• _Exercise goal_
Every line of the listing should be retyped exactly, but none of the pictures should be.

Records for the task START

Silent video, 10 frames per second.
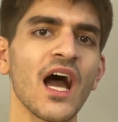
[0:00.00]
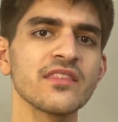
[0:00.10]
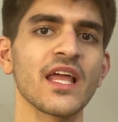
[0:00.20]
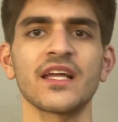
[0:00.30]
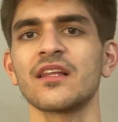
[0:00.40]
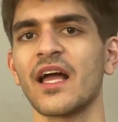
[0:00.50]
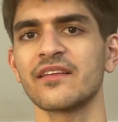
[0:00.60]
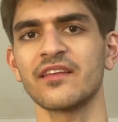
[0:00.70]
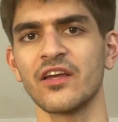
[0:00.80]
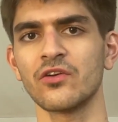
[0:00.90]
unlike
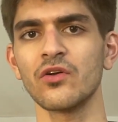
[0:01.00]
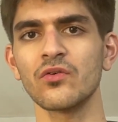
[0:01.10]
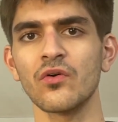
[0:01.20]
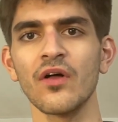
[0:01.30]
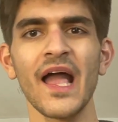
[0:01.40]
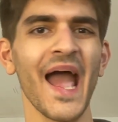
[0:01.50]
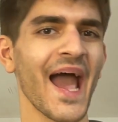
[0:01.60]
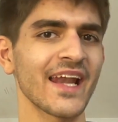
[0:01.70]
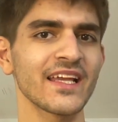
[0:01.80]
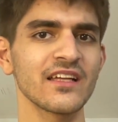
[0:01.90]
Alexa and Google,
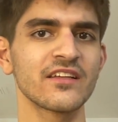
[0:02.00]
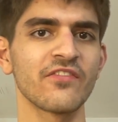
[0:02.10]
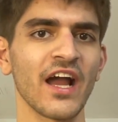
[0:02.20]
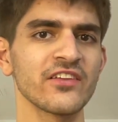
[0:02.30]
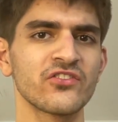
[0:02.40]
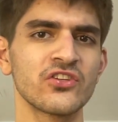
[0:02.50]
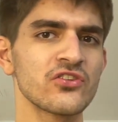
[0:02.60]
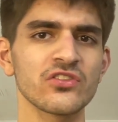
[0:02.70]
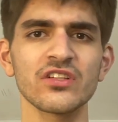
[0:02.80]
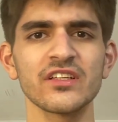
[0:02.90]
adding a device
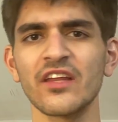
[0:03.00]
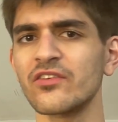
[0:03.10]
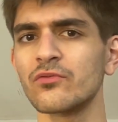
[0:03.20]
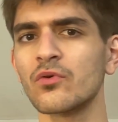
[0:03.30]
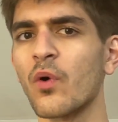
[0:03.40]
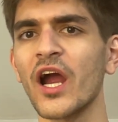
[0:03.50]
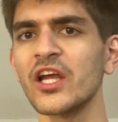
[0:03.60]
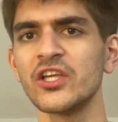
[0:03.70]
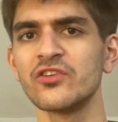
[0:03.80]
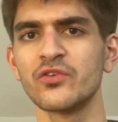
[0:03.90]
usually doesn't require
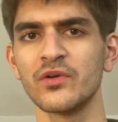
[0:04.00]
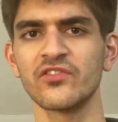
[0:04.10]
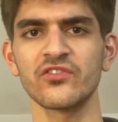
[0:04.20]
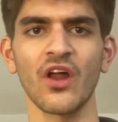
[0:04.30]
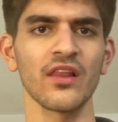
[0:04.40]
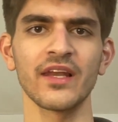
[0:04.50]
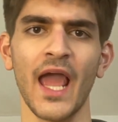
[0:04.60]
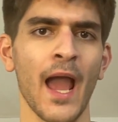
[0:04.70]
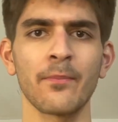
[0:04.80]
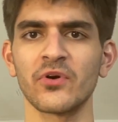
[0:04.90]
you to install an
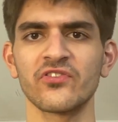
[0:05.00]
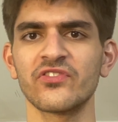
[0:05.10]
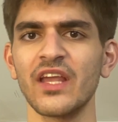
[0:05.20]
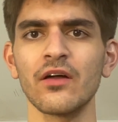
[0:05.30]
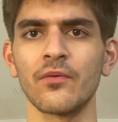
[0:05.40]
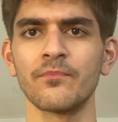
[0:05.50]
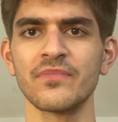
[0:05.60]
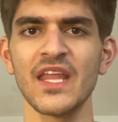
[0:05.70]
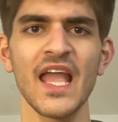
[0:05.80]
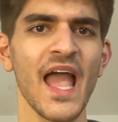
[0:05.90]
app or skill.
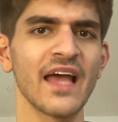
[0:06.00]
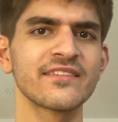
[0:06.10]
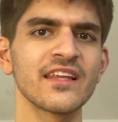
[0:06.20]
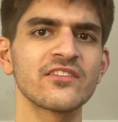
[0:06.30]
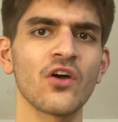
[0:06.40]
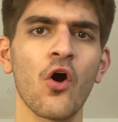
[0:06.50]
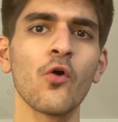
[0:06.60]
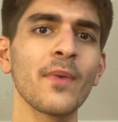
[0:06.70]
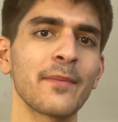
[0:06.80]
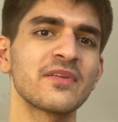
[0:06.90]
And since the
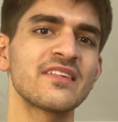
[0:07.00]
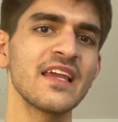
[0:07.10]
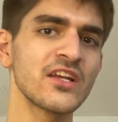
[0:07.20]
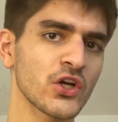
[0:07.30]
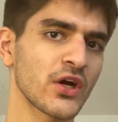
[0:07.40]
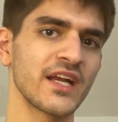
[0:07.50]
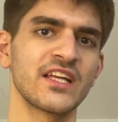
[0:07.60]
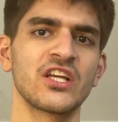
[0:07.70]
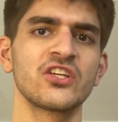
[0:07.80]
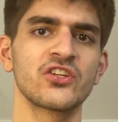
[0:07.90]
Home app is integrated
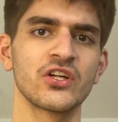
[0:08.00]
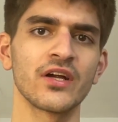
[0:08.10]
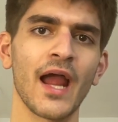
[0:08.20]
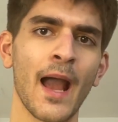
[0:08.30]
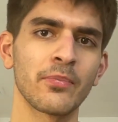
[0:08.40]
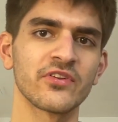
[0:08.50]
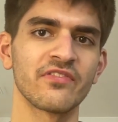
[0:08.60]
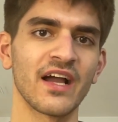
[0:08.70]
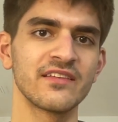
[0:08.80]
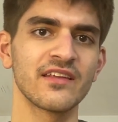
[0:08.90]
into your Apple
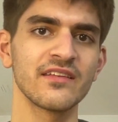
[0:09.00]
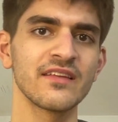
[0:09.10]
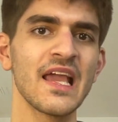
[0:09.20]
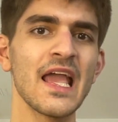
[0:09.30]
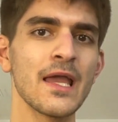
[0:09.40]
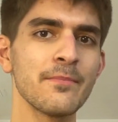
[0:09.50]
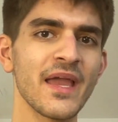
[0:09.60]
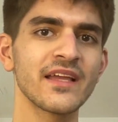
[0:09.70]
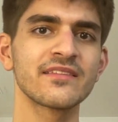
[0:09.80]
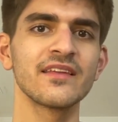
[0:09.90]
devices, it
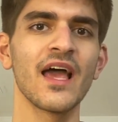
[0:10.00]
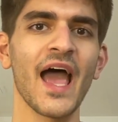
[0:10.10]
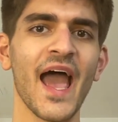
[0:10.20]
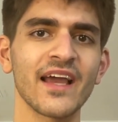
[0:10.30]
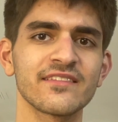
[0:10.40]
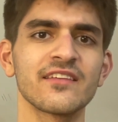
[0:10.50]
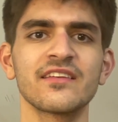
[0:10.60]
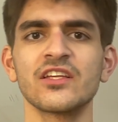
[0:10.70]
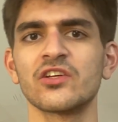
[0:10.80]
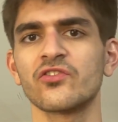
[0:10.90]
makes
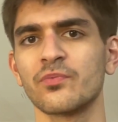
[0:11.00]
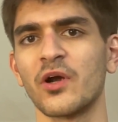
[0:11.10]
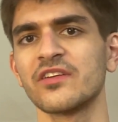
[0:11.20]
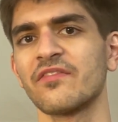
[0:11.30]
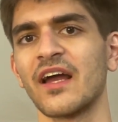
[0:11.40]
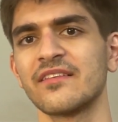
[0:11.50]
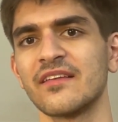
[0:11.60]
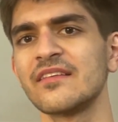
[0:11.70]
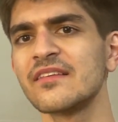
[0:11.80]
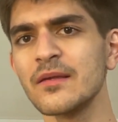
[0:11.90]
accessing your smart
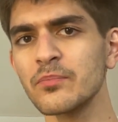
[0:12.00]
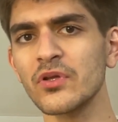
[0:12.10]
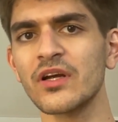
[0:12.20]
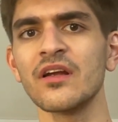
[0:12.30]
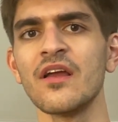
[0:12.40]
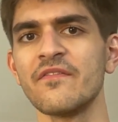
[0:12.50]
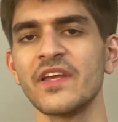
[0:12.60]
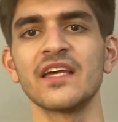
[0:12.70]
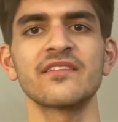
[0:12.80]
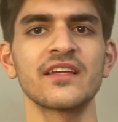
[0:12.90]
devices simpler
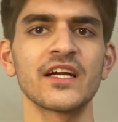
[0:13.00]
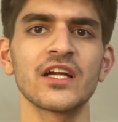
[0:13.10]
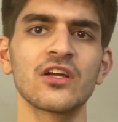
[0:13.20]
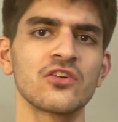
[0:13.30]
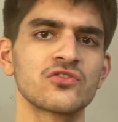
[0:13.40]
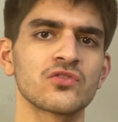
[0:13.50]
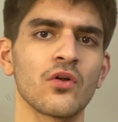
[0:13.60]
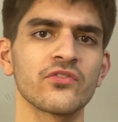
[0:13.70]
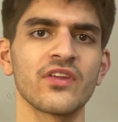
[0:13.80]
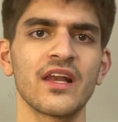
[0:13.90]
via Siri Control
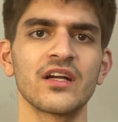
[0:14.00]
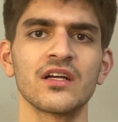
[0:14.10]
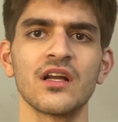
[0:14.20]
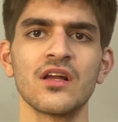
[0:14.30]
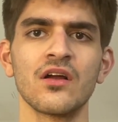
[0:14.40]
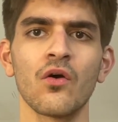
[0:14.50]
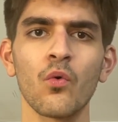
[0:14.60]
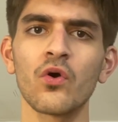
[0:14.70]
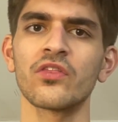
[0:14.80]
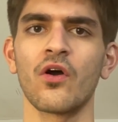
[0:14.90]
Center
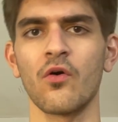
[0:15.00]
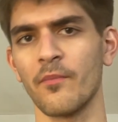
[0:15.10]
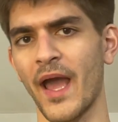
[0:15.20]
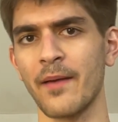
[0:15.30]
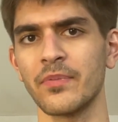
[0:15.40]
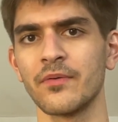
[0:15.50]
or the Home app.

Records for the task END

• _Your solution_
Silent video, 10 frames per second.
[0:00.00]
[0:00.10]
[0:00.20]
[0:00.30]
[0:00.40]
[0:00.50]
[0:00.60]
[0:00.70]
[0:00.80]
[0:00.90]
unlike
[0:01.00]
[0:01.10]
[0:01.20]
[0:01.30]
[0:01.40]
[0:01.50]
[0:01.60]
[0:01.70]
[0:01.80]
[0:01.90]
Alexa and Google,
[0:02.00]
[0:02.10]
[0:02.20]
[0:02.30]
[0:02.40]
[0:02.50]
[0:02.60]
[0:02.70]
[0:02.80]
[0:02.90]
adding a device
[0:03.00]
[0:03.10]
[0:03.20]
[0:03.30]
[0:03.40]
[0:03.50]
[0:03.60]
[0:03.70]
[0:03.80]
[0:03.90]
usually doesn't require
[0:04.00]
[0:04.10]
[0:04.20]
[0:04.30]
[0:04.40]
[0:04.50]
[0:04.60]
[0:04.70]
[0:04.80]
[0:04.90]
you to install an
[0:05.00]
[0:05.10]
[0:05.20]
[0:05.30]
[0:05.40]
[0:05.50]
[0:05.60]
[0:05.70]
[0:05.80]
[0:05.90]
app or skill.
[0:06.00]
[0:06.10]
[0:06.20]
[0:06.30]
[0:06.40]
[0:06.50]
[0:06.60]
[0:06.70]
[0:06.80]
[0:06.90]
And since the
[0:07.00]
[0:07.10]
[0:07.20]
[0:07.30]
[0:07.40]
[0:07.50]
[0:07.60]
[0:07.70]
[0:07.80]
[0:07.90]
Home app is integrated
[0:08.00]
[0:08.10]
[0:08.20]
[0:08.30]
[0:08.40]
[0:08.50]
[0:08.60]
[0:08.70]
[0:08.80]
[0:08.90]
into your Apple
[0:09.00]
[0:09.10]
[0:09.20]
[0:09.30]
[0:09.40]
[0:09.50]
[0:09.60]
[0:09.70]
[0:09.80]
[0:09.90]
devices, it
[0:10.00]
[0:10.10]
[0:10.20]
[0:10.30]
[0:10.40]
[0:10.50]
[0:10.60]
[0:10.70]
[0:10.80]
[0:10.90]
makes
[0:11.00]
[0:11.10]
[0:11.20]
[0:11.30]
[0:11.40]
[0:11.50]
[0:11.60]
[0:11.70]
[0:11.80]
[0:11.90]
accessing your smart
[0:12.00]
[0:12.10]
[0:12.20]
[0:12.30]
[0:12.40]
[0:12.50]
[0:12.60]
[0:12.70]
[0:12.80]
[0:12.90]
devices simpler
[0:13.00]
[0:13.10]
[0:13.20]
[0:13.30]
[0:13.40]
[0:13.50]
[0:13.60]
[0:13.70]
[0:13.80]
[0:13.90]
via Siri Control
[0:14.00]
[0:14.10]
[0:14.20]
[0:14.30]
[0:14.40]
[0:14.50]
[0:14.60]
[0:14.70]
[0:14.80]
[0:14.90]
Center
[0:15.00]
[0:15.10]
[0:15.20]
[0:15.30]
[0:15.40]
[0:15.50]
or the Home app.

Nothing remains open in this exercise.